Quirguistão ainda tem 75 mil deslocados, diz Acnur

Genebra, 16 jul (EFE).- Um mês depois da crise que tomou conta do sul do Quirguistão, pelo menos 75 mil pessoas continuam fora de seus lares e milhares estão desabrigadas por falta de segurança, alertou hoje em Genebra o Alto Comissariado das Nações Unidas para os Refugiados (Acnur).

"Ao fugir, muitas pessoas perderam sua documentação, tanto pessoal como documentos de propriedade de suas casas. Por isso, o retorno a seus lares fica complicado", disse Melissa Fleming, porta-voz do Acnur.

Melissa explicou que o Acnur está trabalhando com outras organizações "para aconselhar as vítimas sobre como recuperar" os documentos e conversando "com as autoridades para que sejam feitos o mais rápido possível".

O Governo do Quirguistão se comprometeu com o Acnur a reconstruir, por enquanto, 550 imóveis, iniciativa que a organização espera que "seja só o início do processo de reassentamento dos milhares de deslocados".

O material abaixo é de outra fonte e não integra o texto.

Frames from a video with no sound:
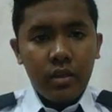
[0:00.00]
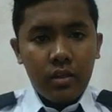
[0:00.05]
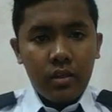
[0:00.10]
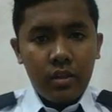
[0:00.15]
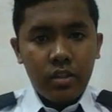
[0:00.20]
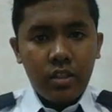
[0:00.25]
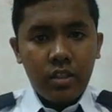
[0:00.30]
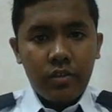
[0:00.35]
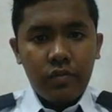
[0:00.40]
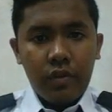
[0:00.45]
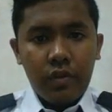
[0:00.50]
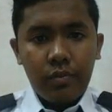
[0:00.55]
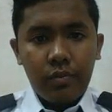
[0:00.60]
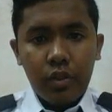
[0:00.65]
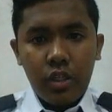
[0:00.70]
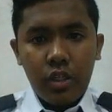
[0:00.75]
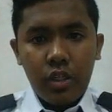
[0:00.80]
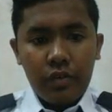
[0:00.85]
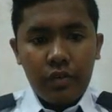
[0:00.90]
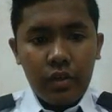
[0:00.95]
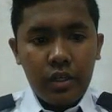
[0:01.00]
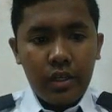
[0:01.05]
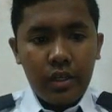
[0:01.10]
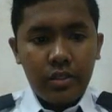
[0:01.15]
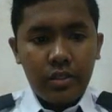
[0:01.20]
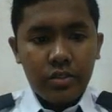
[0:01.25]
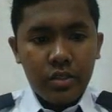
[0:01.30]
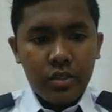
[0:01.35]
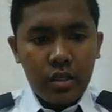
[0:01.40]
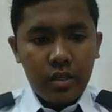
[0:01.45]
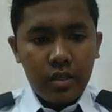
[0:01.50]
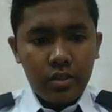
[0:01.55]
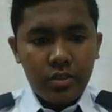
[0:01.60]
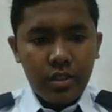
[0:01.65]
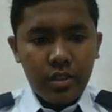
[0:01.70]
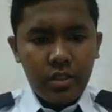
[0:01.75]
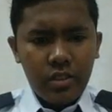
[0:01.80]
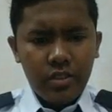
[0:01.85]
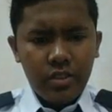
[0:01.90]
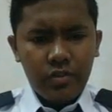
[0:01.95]
This is formula for lens.
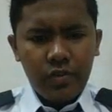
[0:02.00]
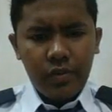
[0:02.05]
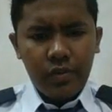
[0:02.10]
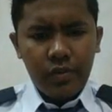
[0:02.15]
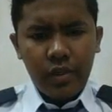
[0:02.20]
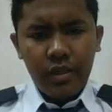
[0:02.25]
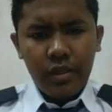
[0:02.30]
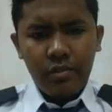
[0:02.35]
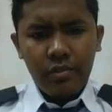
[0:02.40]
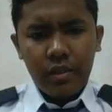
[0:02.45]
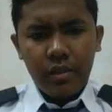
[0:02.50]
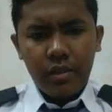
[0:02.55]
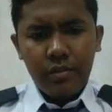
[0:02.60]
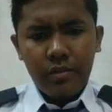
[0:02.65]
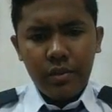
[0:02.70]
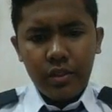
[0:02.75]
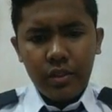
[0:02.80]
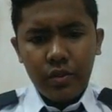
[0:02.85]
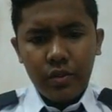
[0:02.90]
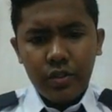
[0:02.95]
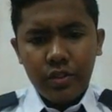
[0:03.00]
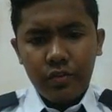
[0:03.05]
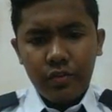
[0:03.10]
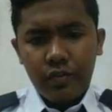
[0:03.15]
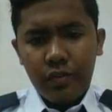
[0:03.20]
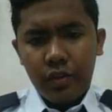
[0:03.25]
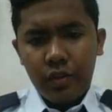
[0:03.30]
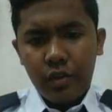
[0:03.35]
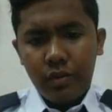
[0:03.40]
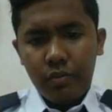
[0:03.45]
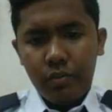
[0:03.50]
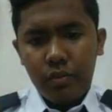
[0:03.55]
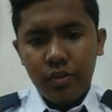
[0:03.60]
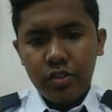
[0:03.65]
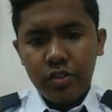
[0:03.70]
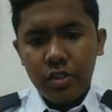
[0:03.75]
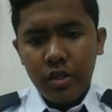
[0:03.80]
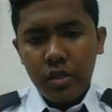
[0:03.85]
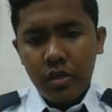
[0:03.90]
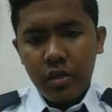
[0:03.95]
Since this formula may be used for
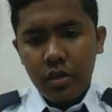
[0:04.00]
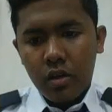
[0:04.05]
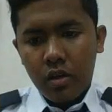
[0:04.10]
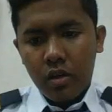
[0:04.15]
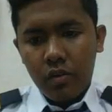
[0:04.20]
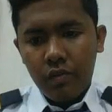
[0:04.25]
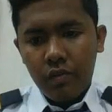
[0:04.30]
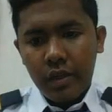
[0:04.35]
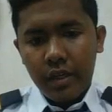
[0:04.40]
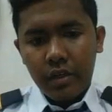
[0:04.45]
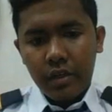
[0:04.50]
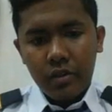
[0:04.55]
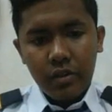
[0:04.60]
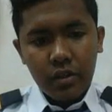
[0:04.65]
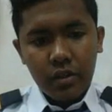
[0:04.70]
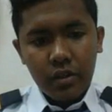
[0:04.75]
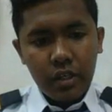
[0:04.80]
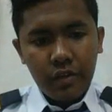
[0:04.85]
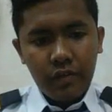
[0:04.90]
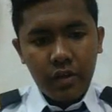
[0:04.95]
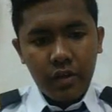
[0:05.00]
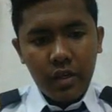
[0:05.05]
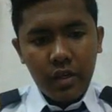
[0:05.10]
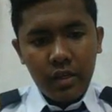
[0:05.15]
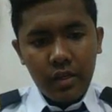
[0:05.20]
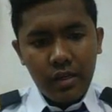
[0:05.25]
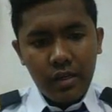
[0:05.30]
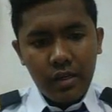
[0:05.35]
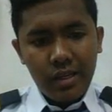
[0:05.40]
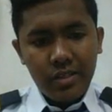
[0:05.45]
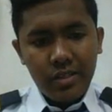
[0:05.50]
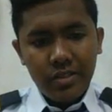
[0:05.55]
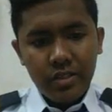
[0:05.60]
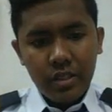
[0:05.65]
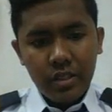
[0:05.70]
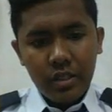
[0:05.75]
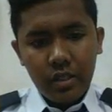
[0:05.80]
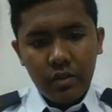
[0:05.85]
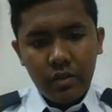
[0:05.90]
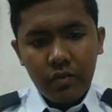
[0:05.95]
both convex and concave
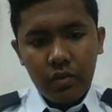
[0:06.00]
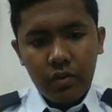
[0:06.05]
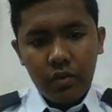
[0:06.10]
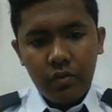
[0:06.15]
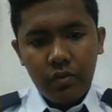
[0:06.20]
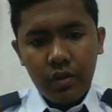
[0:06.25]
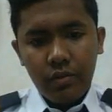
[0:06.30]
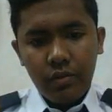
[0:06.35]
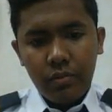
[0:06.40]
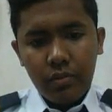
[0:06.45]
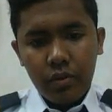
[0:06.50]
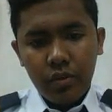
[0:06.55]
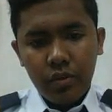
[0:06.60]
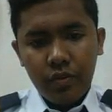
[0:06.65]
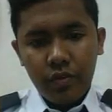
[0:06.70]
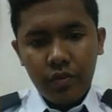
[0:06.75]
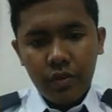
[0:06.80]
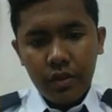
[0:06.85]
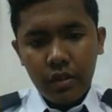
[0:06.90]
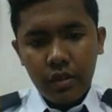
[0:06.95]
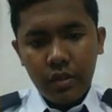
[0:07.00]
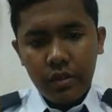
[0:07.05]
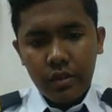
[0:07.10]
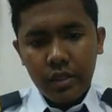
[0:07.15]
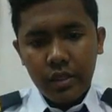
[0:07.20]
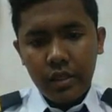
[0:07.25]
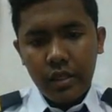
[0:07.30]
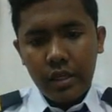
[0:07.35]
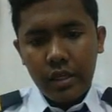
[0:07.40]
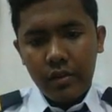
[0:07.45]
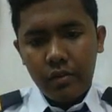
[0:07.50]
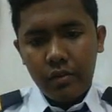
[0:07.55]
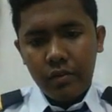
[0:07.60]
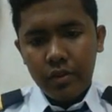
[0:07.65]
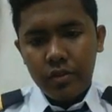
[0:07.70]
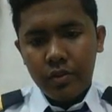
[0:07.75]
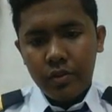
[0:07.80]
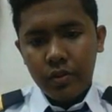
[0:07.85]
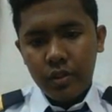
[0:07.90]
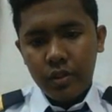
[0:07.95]
lens involving both real and
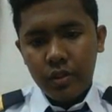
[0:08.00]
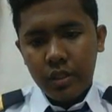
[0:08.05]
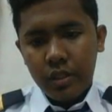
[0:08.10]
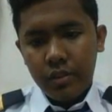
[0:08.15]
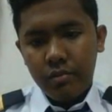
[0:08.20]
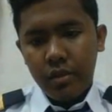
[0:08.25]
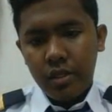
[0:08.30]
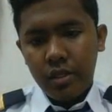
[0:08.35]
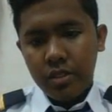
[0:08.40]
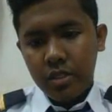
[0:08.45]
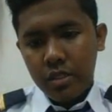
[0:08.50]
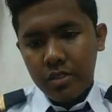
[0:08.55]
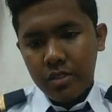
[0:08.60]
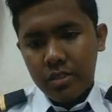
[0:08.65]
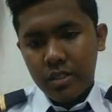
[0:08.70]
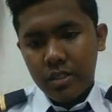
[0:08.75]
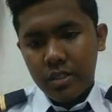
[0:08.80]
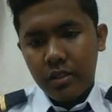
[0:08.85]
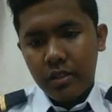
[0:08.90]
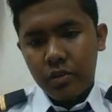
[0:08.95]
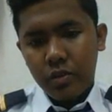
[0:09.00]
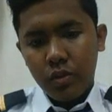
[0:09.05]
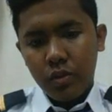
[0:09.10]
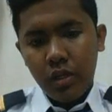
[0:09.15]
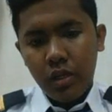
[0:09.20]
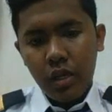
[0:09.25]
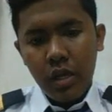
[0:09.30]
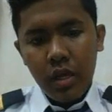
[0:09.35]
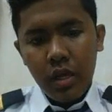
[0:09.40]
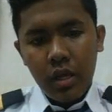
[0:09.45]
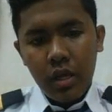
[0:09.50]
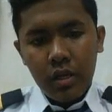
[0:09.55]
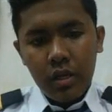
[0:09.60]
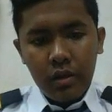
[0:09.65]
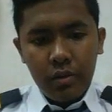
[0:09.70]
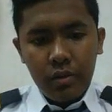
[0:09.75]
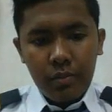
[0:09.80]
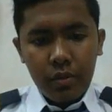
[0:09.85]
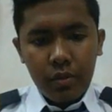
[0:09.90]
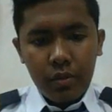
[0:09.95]
virtual image, a sign rule,
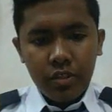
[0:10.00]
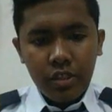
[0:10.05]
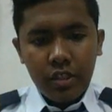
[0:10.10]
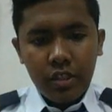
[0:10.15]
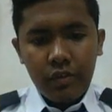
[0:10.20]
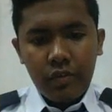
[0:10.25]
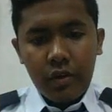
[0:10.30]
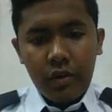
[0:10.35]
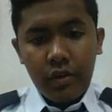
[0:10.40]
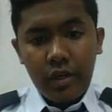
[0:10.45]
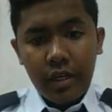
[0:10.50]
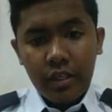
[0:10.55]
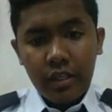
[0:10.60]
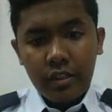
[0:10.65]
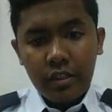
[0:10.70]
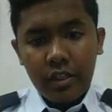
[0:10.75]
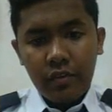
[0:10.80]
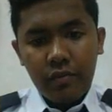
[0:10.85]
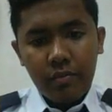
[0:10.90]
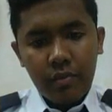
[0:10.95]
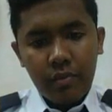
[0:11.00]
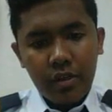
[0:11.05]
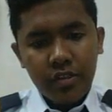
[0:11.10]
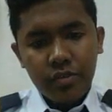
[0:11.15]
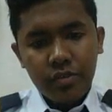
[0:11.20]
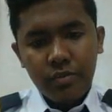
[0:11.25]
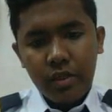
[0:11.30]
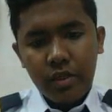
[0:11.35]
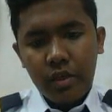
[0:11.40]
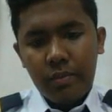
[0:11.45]
positive or negative, must be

Segundo Melissa, "há escassez de refúgios para os deslocados, muitos acampamentos ficaram pequenos".

O conflito ocorrido entre os dias 11 e 14 de junho deste ano entre quirguizes e uzbeques residentes no sul do país causou a morte de centenas de pessoas e provocou a fuga de dezenas de milhares de cidadãos da etnia minoritária uzbeque, que se refugiaram no vizinho Uzbequistão.

De acordo com a porta-voz do Acnur, embora o número de deslocados internos continue alto, "já não há refugiados no Uzbequistão".

A saída da crise passou pela posse de Rosa Otunbayeva como presidente do Quirguistão. Ela fica no cargo até 31 de dezembro de 2011, período de transição estabelecido pela nova Constituição aprovada em plebiscito no final de junho.

As novas autoridades acusaram pessoas próximas ao presidente deposto do Quirguistão, Kurmanbek Bakiyev, atualmente refugiado na Belarus, de organizar e financiar os confrontos no sul do país.

As cidades mais afetadas pelo conflito, Osh e Jalal-Abad, estão "sob aparente calma", disse Melissa, "embora ainda existam diferentes pontos de controle policial e toque de recolher noturno".

A porta-voz do Acnur acrescentou que muitos dos deslocados "temem retornar a seus lares" devido ao medo de que os confrontos possam voltar a ocorrer.